Exercise: Would you please give every entry again exactly, without the pictures?
====
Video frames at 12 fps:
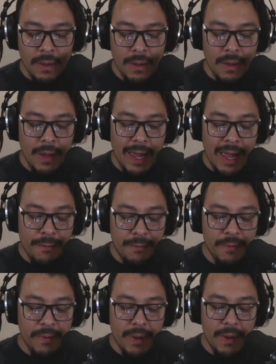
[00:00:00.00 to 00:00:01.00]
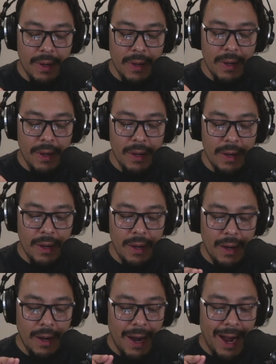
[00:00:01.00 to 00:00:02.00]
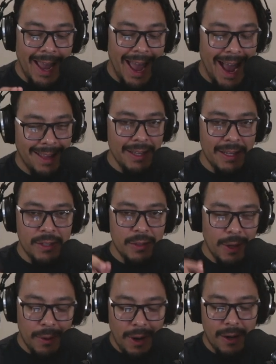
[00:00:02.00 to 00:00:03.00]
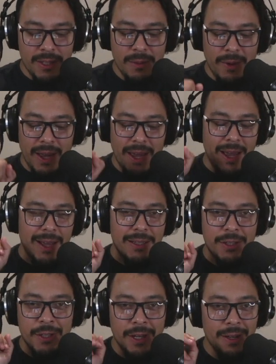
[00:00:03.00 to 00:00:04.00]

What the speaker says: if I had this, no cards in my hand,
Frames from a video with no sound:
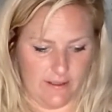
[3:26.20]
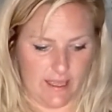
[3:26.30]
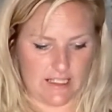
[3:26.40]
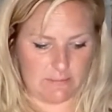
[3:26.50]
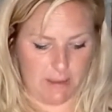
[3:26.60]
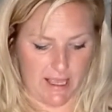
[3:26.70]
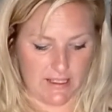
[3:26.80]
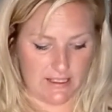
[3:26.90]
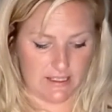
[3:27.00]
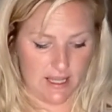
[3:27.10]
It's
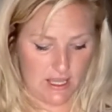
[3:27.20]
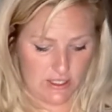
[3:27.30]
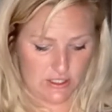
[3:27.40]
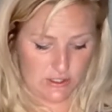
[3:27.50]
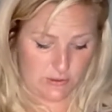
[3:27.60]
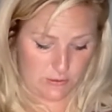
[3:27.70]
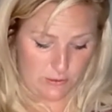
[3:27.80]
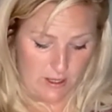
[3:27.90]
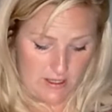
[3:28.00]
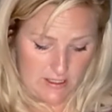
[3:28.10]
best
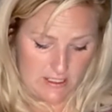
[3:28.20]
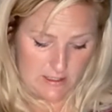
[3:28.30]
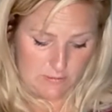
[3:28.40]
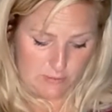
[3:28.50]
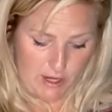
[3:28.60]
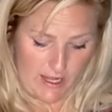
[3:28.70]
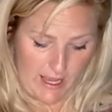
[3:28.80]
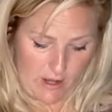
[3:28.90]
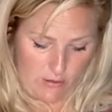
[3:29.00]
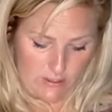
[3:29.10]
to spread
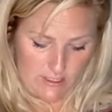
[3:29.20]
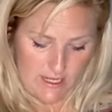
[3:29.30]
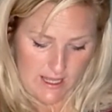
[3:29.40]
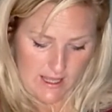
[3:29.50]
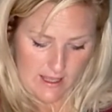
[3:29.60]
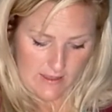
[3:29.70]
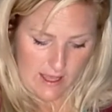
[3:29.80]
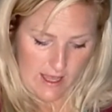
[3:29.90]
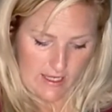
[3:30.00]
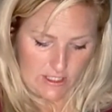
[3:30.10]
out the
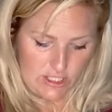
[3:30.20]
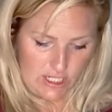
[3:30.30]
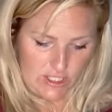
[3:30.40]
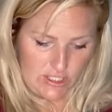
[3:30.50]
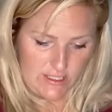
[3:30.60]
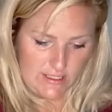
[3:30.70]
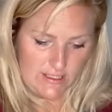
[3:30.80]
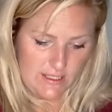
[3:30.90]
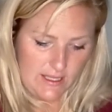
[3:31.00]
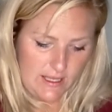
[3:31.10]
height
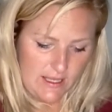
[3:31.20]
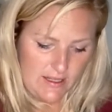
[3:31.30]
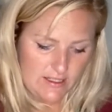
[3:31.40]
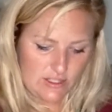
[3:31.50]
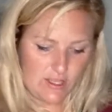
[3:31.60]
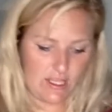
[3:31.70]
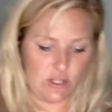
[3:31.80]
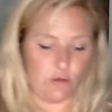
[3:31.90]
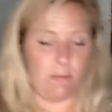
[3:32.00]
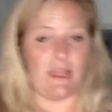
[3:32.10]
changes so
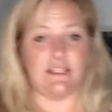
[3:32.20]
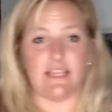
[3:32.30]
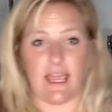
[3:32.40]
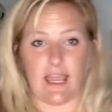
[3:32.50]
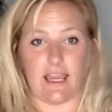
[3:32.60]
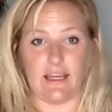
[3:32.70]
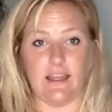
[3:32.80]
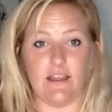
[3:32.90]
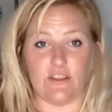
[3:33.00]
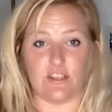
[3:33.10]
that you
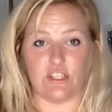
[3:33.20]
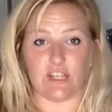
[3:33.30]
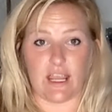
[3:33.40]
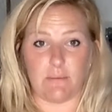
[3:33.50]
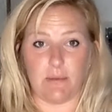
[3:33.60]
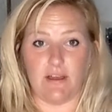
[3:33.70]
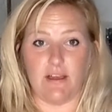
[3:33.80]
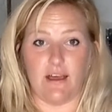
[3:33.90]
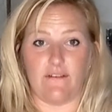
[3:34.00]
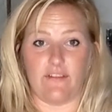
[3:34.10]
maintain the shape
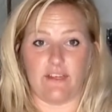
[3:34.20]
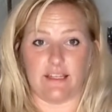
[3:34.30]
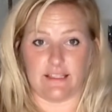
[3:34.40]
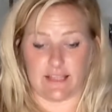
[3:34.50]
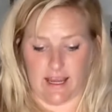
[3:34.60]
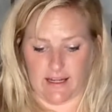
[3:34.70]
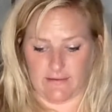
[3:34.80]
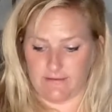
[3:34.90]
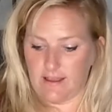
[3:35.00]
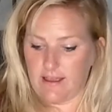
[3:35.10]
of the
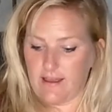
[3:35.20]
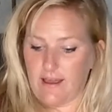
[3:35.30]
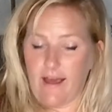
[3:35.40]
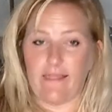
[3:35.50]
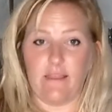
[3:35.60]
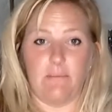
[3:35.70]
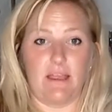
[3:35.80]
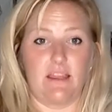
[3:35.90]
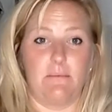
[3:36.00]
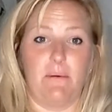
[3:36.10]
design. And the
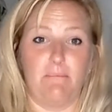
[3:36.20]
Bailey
====
Worked solution:
Video frames at 12 fps:
[00:00:00.00 to 00:00:01.00]
[00:00:01.00 to 00:00:02.00]
[00:00:02.00 to 00:00:03.00]
[00:00:03.00 to 00:00:04.00]

What the speaker says: if I had this, no cards in my hand,
Frames from a video with no sound:
[3:26.20]
[3:26.30]
[3:26.40]
[3:26.50]
[3:26.60]
[3:26.70]
[3:26.80]
[3:26.90]
[3:27.00]
[3:27.10]
It's
[3:27.20]
[3:27.30]
[3:27.40]
[3:27.50]
[3:27.60]
[3:27.70]
[3:27.80]
[3:27.90]
[3:28.00]
[3:28.10]
best
[3:28.20]
[3:28.30]
[3:28.40]
[3:28.50]
[3:28.60]
[3:28.70]
[3:28.80]
[3:28.90]
[3:29.00]
[3:29.10]
to spread
[3:29.20]
[3:29.30]
[3:29.40]
[3:29.50]
[3:29.60]
[3:29.70]
[3:29.80]
[3:29.90]
[3:30.00]
[3:30.10]
out the
[3:30.20]
[3:30.30]
[3:30.40]
[3:30.50]
[3:30.60]
[3:30.70]
[3:30.80]
[3:30.90]
[3:31.00]
[3:31.10]
height
[3:31.20]
[3:31.30]
[3:31.40]
[3:31.50]
[3:31.60]
[3:31.70]
[3:31.80]
[3:31.90]
[3:32.00]
[3:32.10]
changes so
[3:32.20]
[3:32.30]
[3:32.40]
[3:32.50]
[3:32.60]
[3:32.70]
[3:32.80]
[3:32.90]
[3:33.00]
[3:33.10]
that you
[3:33.20]
[3:33.30]
[3:33.40]
[3:33.50]
[3:33.60]
[3:33.70]
[3:33.80]
[3:33.90]
[3:34.00]
[3:34.10]
maintain the shape
[3:34.20]
[3:34.30]
[3:34.40]
[3:34.50]
[3:34.60]
[3:34.70]
[3:34.80]
[3:34.90]
[3:35.00]
[3:35.10]
of the
[3:35.20]
[3:35.30]
[3:35.40]
[3:35.50]
[3:35.60]
[3:35.70]
[3:35.80]
[3:35.90]
[3:36.00]
[3:36.10]
design. And the
[3:36.20]
Bailey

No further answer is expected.